Our guides conjectured that the animal's legs had been seized by the caymans which are very numerous in those parts. My perplexity was extreme: delicacy and the affluent circumstances of my host forbade me to think of repairing his loss; and M. Lavie, more considerate of our situation than sensible of his own misfortune, endeavoured to tranquillize us by exaggerating the facility with which fine horses were procurable from the neighbouring savannahs.

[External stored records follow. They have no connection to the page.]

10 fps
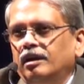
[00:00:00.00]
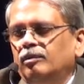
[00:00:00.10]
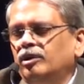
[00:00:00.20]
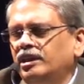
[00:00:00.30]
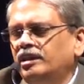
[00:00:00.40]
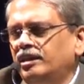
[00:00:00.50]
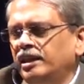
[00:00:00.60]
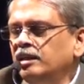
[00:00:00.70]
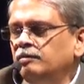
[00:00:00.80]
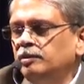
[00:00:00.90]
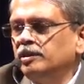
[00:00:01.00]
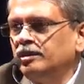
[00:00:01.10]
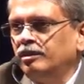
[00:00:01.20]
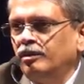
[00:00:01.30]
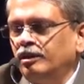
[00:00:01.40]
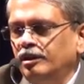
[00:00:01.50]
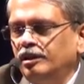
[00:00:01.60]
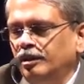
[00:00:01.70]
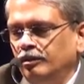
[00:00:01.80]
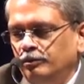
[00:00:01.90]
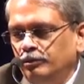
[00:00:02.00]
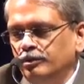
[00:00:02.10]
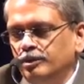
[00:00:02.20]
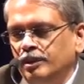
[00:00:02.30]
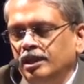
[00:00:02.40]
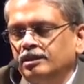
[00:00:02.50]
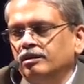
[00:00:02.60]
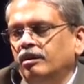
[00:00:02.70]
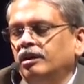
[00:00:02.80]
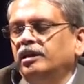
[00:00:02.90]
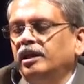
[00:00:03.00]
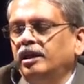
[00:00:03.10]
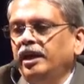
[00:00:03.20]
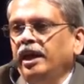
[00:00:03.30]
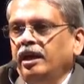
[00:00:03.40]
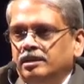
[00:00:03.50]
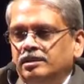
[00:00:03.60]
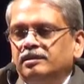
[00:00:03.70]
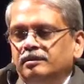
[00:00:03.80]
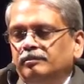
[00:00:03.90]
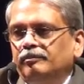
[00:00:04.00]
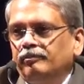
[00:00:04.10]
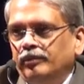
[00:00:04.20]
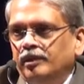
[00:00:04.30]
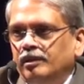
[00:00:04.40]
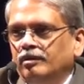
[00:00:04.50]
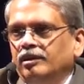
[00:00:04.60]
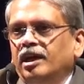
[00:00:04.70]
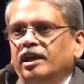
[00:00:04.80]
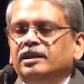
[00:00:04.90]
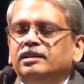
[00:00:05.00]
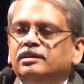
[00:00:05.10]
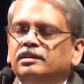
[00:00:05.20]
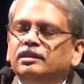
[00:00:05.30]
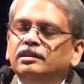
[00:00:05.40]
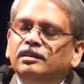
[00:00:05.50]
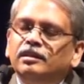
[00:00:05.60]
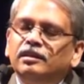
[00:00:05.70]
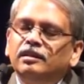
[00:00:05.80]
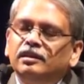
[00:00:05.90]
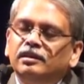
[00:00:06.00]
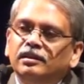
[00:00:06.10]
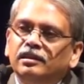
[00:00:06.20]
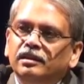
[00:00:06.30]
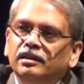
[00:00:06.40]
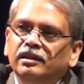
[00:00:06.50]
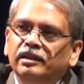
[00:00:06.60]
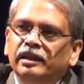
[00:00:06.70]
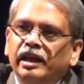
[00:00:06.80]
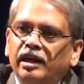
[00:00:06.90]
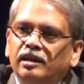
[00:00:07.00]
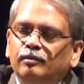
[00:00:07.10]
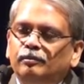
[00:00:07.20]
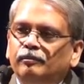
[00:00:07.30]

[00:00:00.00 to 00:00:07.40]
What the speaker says: About 10% or a few students got A's, the highest grade.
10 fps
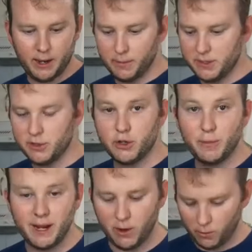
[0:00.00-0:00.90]
sausage
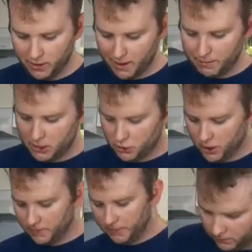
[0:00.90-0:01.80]
maker with our
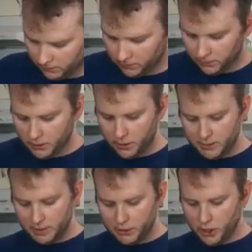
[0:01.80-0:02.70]
mixture.
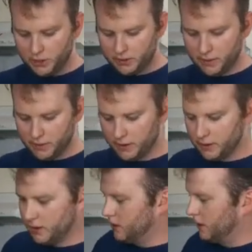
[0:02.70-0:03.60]
Nice big chunks of
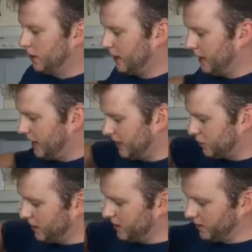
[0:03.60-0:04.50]
it and
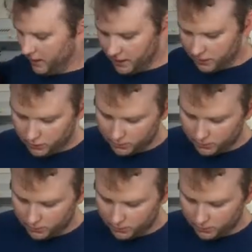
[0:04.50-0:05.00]
straight down the hatch,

The crocodiles of the Rio Neveri are large and numerous, especially near the mouth of the river; but in general they are less fierce than the crocodiles of the Orinoco. These animals manifest in America the same contrasts of ferocity as in Egypt and Nubia: this fact is obvious when we compare with attention the narratives of Burckhardt and Belzoni. The state of cultivation in different countries and the amount of population in the proximity of rivers modify the habits of these large saurians: they are timid when on dry ground and they flee from man, even in the water, when they are not in want of food and when they perceive any danger in attacking. The Indians of Nueva Barcelona convey wood to market in a singular manner. Large logs of zygophyllum and caesalpinia* are thrown into the river and carried down by the stream, while the owners of the wood swim here and there to float the pieces that are stopped by the windings of the banks. (* The Lecythis ollaria, in the vicinity of Nueva Barcelona, furnishes excellent timber. We saw trunks of this tree seventy feet high. Around the town, beyond that arid zone of cactus which separates Nueva Barcelona from the steppe, grow the Clerodendrum tenuifolium, the Ionidium itubu, which resembles the Viola, and the Allionia violacea.) This could not be done in the greater part of those American rivers in which crocodiles are found. The town of Barcelona has not, like Cumana, an Indian suburb; and the only natives who are seen there are inhabitants of the neighbouring missions or of huts scattered in the plain. Neither the one nor the other are of Carib race, but a mixture of the Cumanagotos, Palenkas and Piritus; short, stunted, indolent and addicted to drinking. Fermented cassava is here the favourite beverage; the wine of the palm-tree, which is used on the Orinoco, being almost unknown on the coast. It is curious to observe that men in different zones, to satisfy the passion of inebriety, employ not only all the families of monocotyledonous and dicotyledonous plants, but even the poisonous Agaric (Amanita muscaria) of which, with disgusting economy, the Coriacs have learnt to drink the same juice several times during five successive days.* (* Mr. Langsdor (Wetterauisches Journal part 1 page 254) first made known this very extraordinary physiological phenomenon, which I prefer describing in Latin: Coriaecorum gens, in ora Asiae septentrioni opposita, potum sibi excogitavit ex succo inebriante agarici muscarii.